◆ **TRY IT**: Output each record below exactly as it stands, leaving out the pictures.

◆ **EXERCISE MATERIAL**:
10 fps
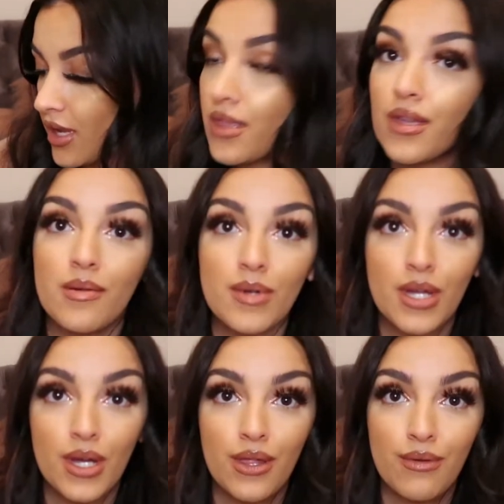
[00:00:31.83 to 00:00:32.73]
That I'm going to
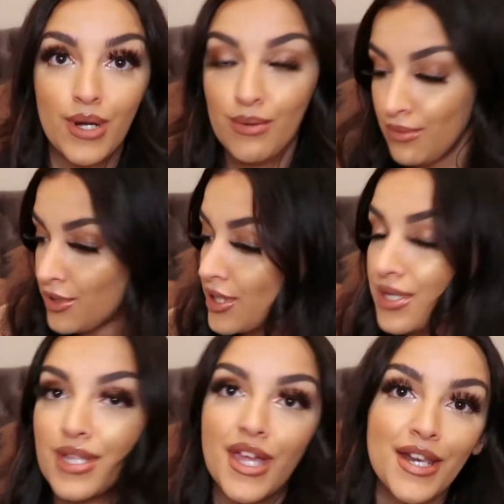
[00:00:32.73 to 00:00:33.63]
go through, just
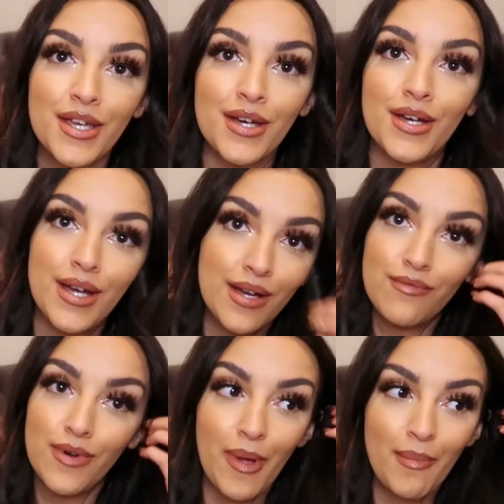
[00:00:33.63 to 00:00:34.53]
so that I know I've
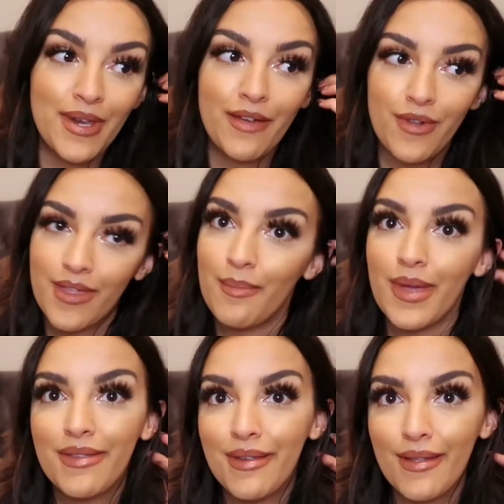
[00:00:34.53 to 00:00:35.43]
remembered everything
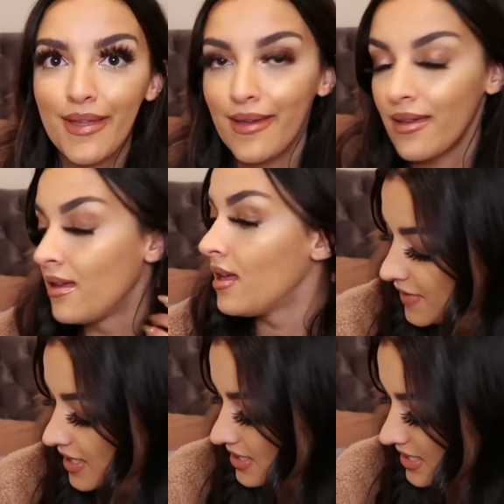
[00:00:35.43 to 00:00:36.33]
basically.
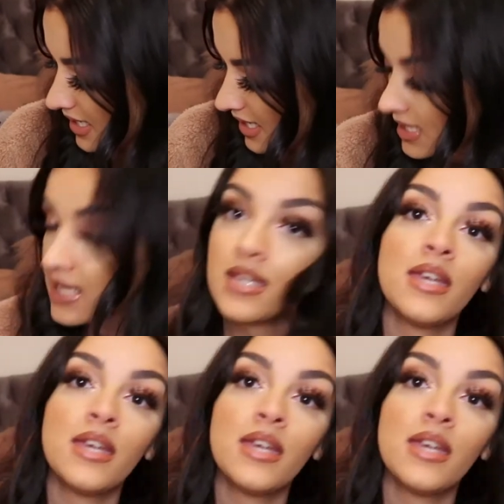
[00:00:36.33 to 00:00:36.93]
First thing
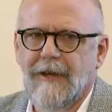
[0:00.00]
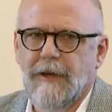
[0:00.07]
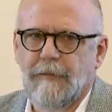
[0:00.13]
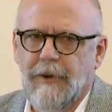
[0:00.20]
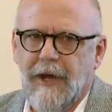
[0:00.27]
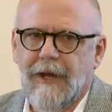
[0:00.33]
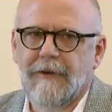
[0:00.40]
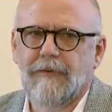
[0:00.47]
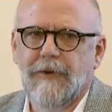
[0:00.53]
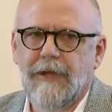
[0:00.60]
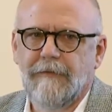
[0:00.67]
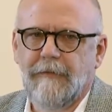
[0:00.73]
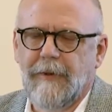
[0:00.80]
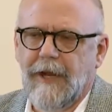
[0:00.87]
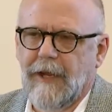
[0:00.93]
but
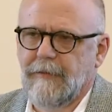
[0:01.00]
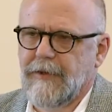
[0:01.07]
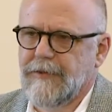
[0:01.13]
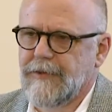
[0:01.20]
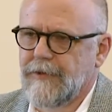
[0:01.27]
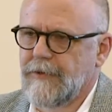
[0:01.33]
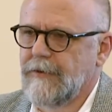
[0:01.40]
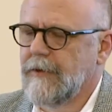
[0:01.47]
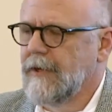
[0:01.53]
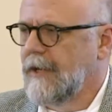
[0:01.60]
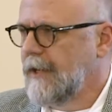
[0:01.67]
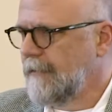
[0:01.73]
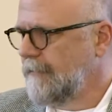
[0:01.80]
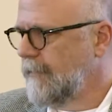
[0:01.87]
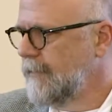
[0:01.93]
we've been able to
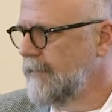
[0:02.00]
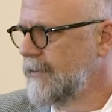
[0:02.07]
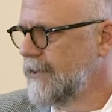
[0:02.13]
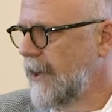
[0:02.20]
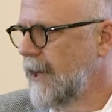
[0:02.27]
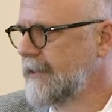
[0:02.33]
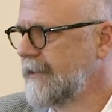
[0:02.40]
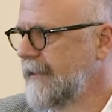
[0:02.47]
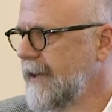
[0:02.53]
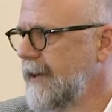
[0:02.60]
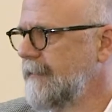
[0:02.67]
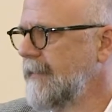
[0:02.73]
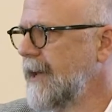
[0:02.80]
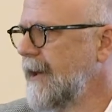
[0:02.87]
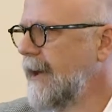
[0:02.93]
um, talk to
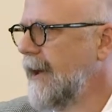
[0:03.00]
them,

◆ **COMPLETED TASK**:
10 fps
[00:00:31.83 to 00:00:32.73]
That I'm going to
[00:00:32.73 to 00:00:33.63]
go through, just
[00:00:33.63 to 00:00:34.53]
so that I know I've
[00:00:34.53 to 00:00:35.43]
remembered everything
[00:00:35.43 to 00:00:36.33]
basically.
[00:00:36.33 to 00:00:36.93]
First thing
[0:00.00]
[0:00.07]
[0:00.13]
[0:00.20]
[0:00.27]
[0:00.33]
[0:00.40]
[0:00.47]
[0:00.53]
[0:00.60]
[0:00.67]
[0:00.73]
[0:00.80]
[0:00.87]
[0:00.93]
but
[0:01.00]
[0:01.07]
[0:01.13]
[0:01.20]
[0:01.27]
[0:01.33]
[0:01.40]
[0:01.47]
[0:01.53]
[0:01.60]
[0:01.67]
[0:01.73]
[0:01.80]
[0:01.87]
[0:01.93]
we've been able to
[0:02.00]
[0:02.07]
[0:02.13]
[0:02.20]
[0:02.27]
[0:02.33]
[0:02.40]
[0:02.47]
[0:02.53]
[0:02.60]
[0:02.67]
[0:02.73]
[0:02.80]
[0:02.87]
[0:02.93]
um, talk to
[0:03.00]
them,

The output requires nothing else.